Collected material START

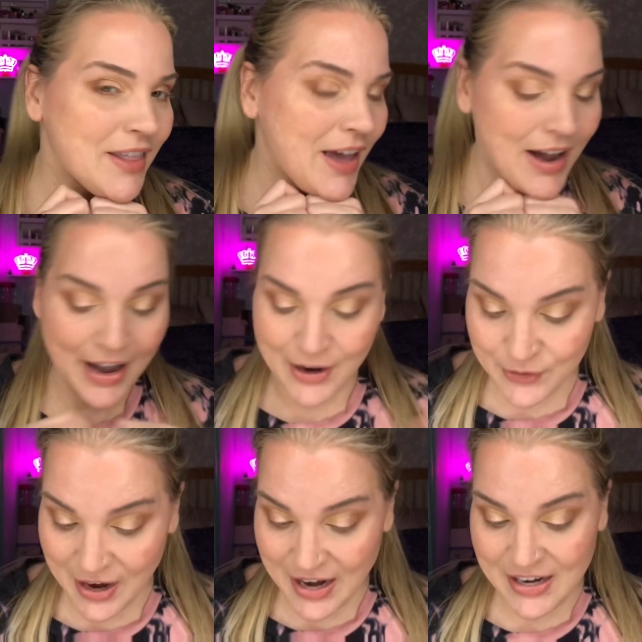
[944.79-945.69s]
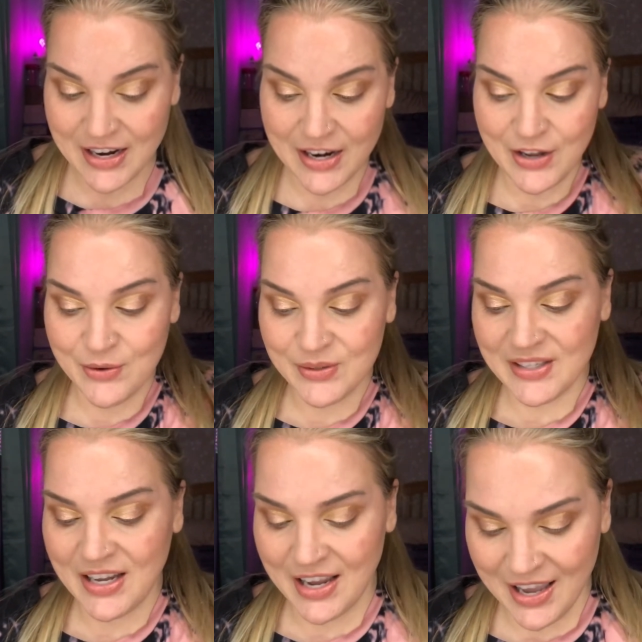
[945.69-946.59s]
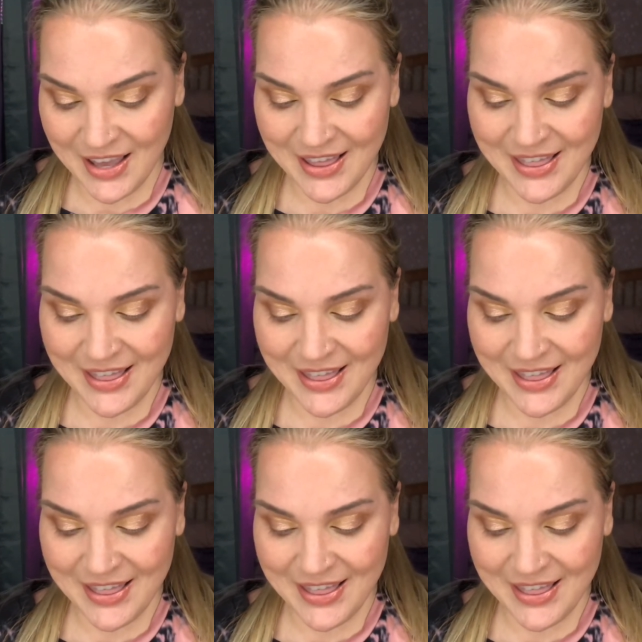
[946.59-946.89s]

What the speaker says: that I created using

Collected material END

● Exercise goal
Go through the listing above and write it all out exactly, leaving out any picture.

● Result for this task
[944.79-945.69s]
[945.69-946.59s]
[946.59-946.89s]

What the speaker says: that I created using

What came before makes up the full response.